# Dataset content
┄┄┄┄┄┄┄┄┄┄┄┄┄┄┄┄┄┄┄┄
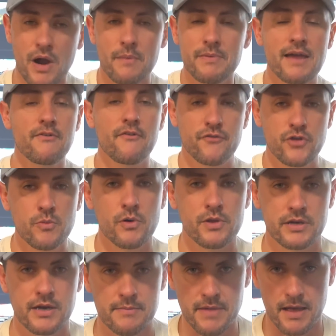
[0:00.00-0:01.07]
probably have a few
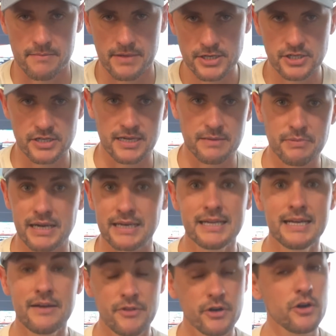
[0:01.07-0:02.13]
more that I'm not mentioning, but
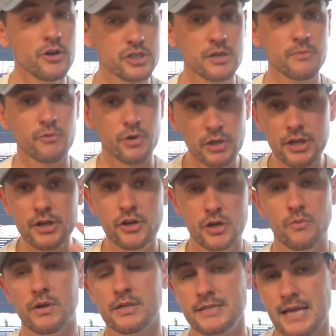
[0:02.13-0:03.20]
there are some really
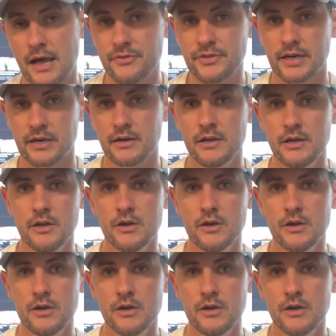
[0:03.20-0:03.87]
good ones out there.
┄┄┄┄┄┄┄┄┄┄┄┄┄┄┄┄┄┄┄┄
# Exercise description
In your copy of the listing above, reproduce each line exactly and omit all pictures.

# Answer to the problem
[0:00.00-0:01.07]
probably have a few
[0:01.07-0:02.13]
more that I'm not mentioning, but
[0:02.13-0:03.20]
there are some really
[0:03.20-0:03.87]
good ones out there.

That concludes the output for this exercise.